Repeat the following entries exactly, excluding pictures.

### [Data]

..........

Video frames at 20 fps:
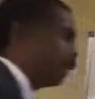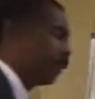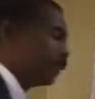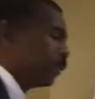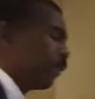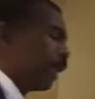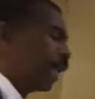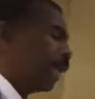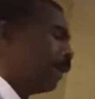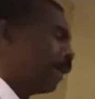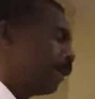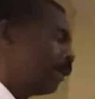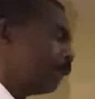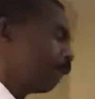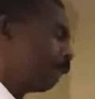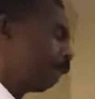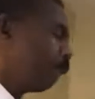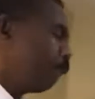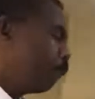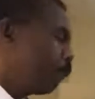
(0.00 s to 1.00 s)
So I
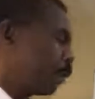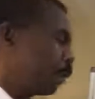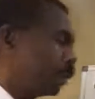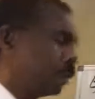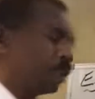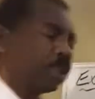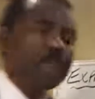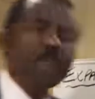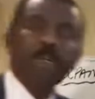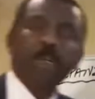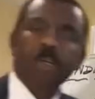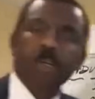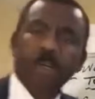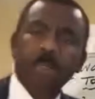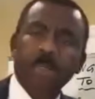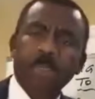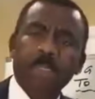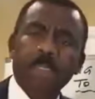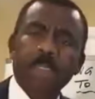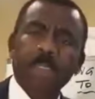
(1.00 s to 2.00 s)
got 4
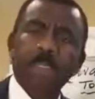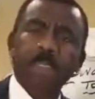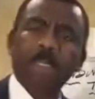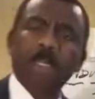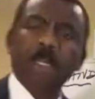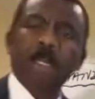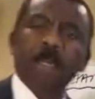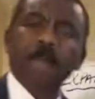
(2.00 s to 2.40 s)
terms.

..........

### [Problem solution]
Video frames at 20 fps:
(0.00 s to 1.00 s)
So I
(1.00 s to 2.00 s)
got 4
(2.00 s to 2.40 s)
terms.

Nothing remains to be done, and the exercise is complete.